I have a situation similar to this question:
Share Large, Read-Only Numpy Array Between Multiprocessing Processes
Except for one significant difference that I definitely would like the entire array to live in RAM. To restate though for clarity:
I would like to share a fairly large numpy array between multiple processes, read-only, and keep the entire array in RAM to get the absolute best performance. A linux-only solution is fine. I'd also like this to work in a production environment, so would rather avoid bringing dependencies on research-oriented packages, or doing anything hacky.

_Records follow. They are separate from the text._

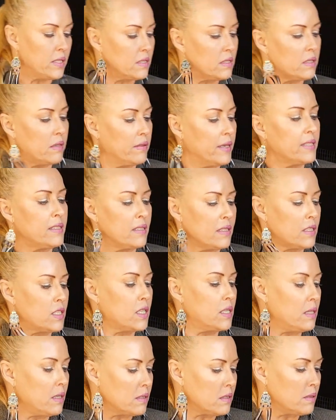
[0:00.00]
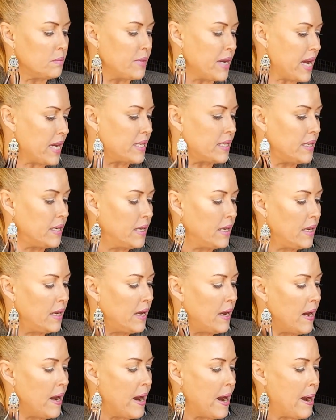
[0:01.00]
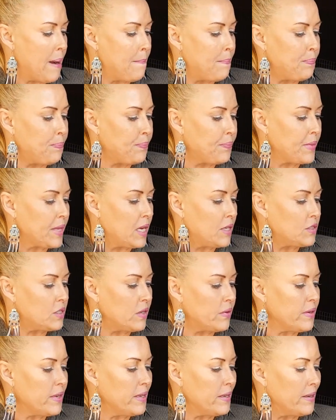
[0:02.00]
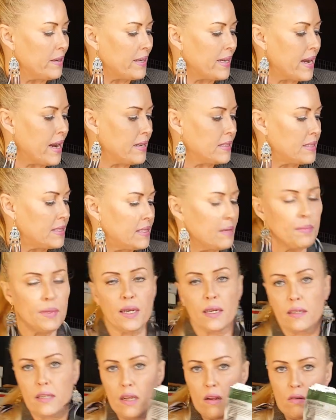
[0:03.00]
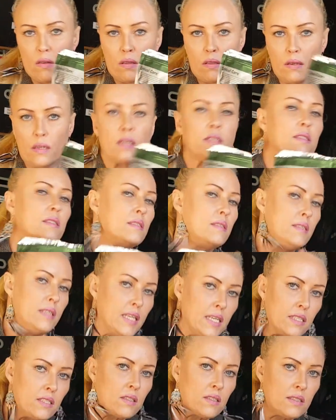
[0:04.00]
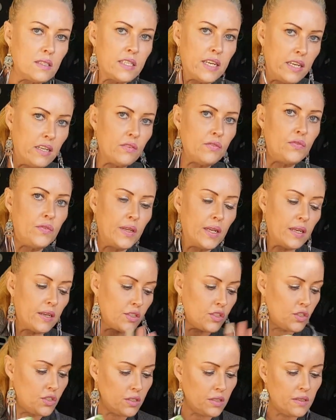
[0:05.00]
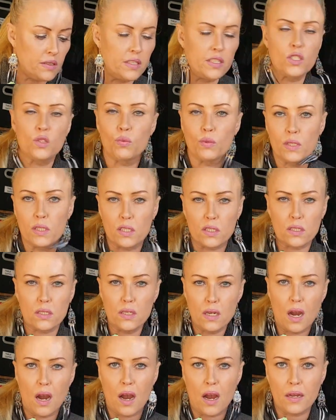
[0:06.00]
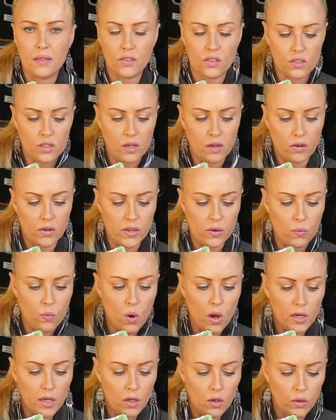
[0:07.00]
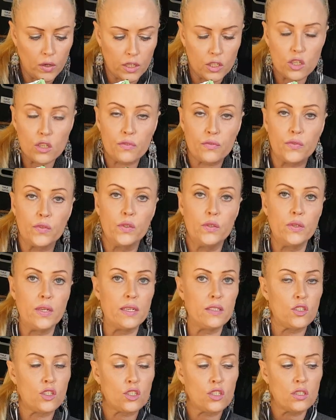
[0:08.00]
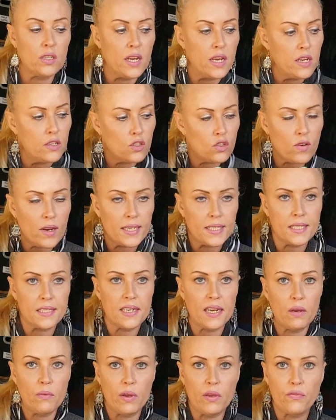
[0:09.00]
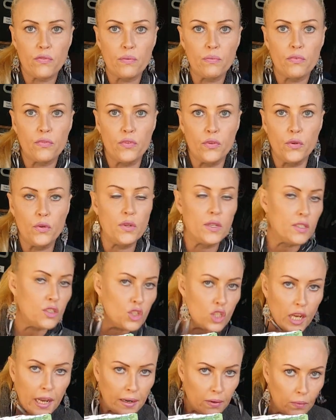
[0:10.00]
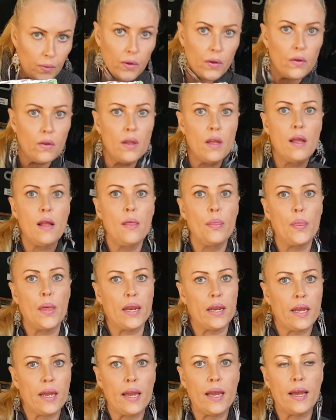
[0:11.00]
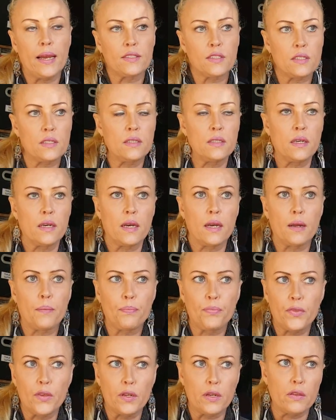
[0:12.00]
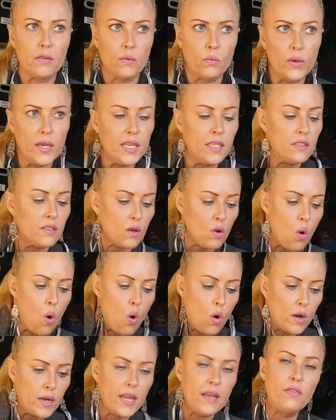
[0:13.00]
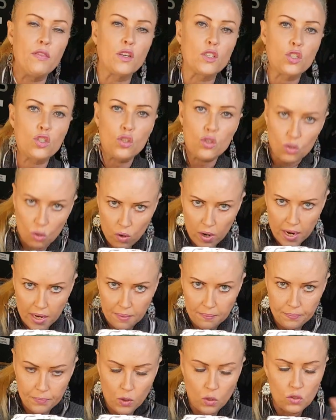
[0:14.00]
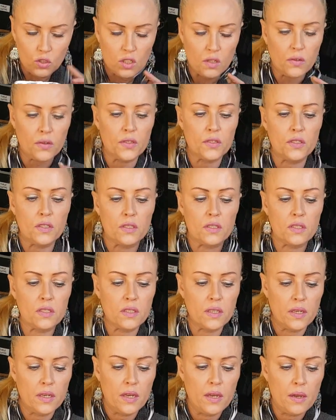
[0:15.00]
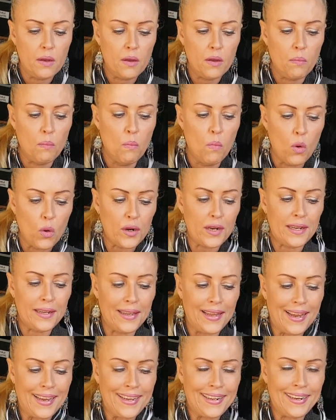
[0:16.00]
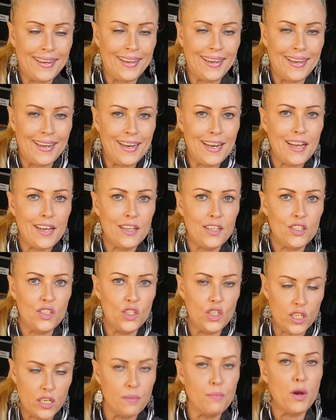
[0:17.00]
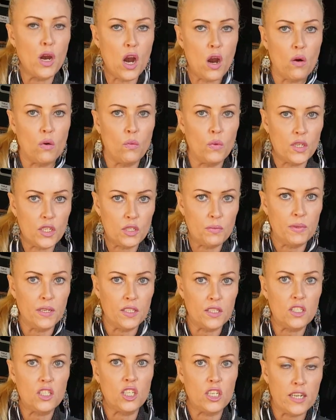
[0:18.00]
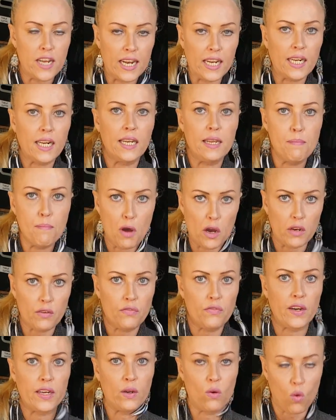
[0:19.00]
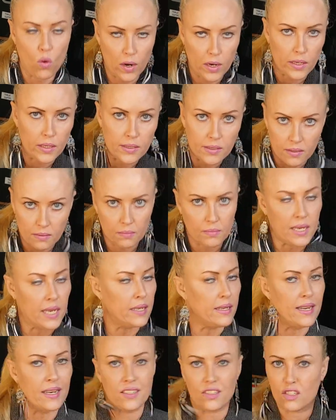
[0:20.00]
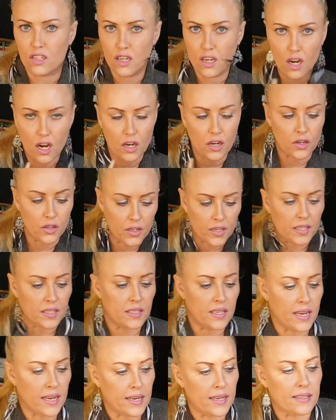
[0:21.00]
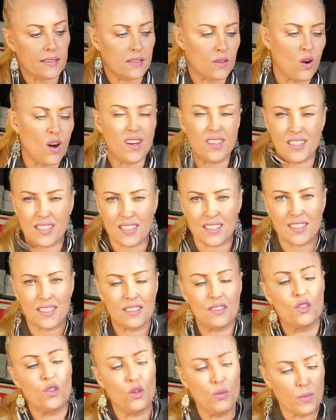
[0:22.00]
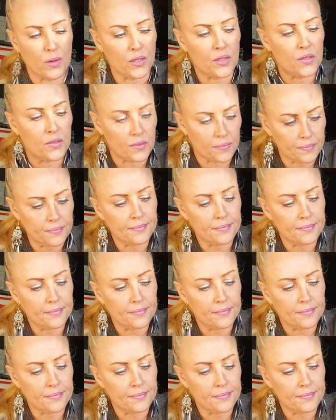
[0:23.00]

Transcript: So that's actually not so bad. So, you know, they're kind of similar. The only thing is these contain the fillers, this one does not. So you want to look at your food and just try stay away from food in general that has the, you know, the wheat, the corn, and the soy. Also because it's more than likely GMO, which means genetically modified organism, and that is not good, and it causes tumors.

For this scenario, it seems to me that the numpy-sharedmem
style approach is overkill. The approaches that still stand out are:
Suggested in the other thread here, would be to keep the array as a global variable and simply
fork()
. This seems like it would be as fast as possible. Would multiple processes end up competing over the shared memory pages in any way, or interfering with each other's caching in some way which would introduce some overhead versus a single-process scenario?I'm leery of this method though due to comments like this one. It also may be inconvenient to try to use
fork()
in my multiprocessing environment (I am most likely going with Twisted at this point).While numpy's built-in memory mapping was brought up in the other thread, it was apparently geared toward arrays bigger than main-memory. I don't believe I've seen the following possibility discussed on stackoverflow: why not just place the npy file into a ramdisk and mmap it (
mmap_mode='r'
) for easy and stable read-only in-memory shared numpy arrays?What are the performance considerations here? Is it much different than the
fork()
method, or a true shared-memory approach likenumpy-sharedmem
for example? How much overhead is incurred by the mmap layer in numpy? When the npy file is placed on the ramdisk does contiguity matter much? Is cache locality affected? Is there going to be any contention between processes?
I am leaning towards option 2 for the stability factor alone, but would like to understand the possible performance differences, and to understand why mmap+ramdisk might be a quick and easy solution for many applications similar or not so similar to mine.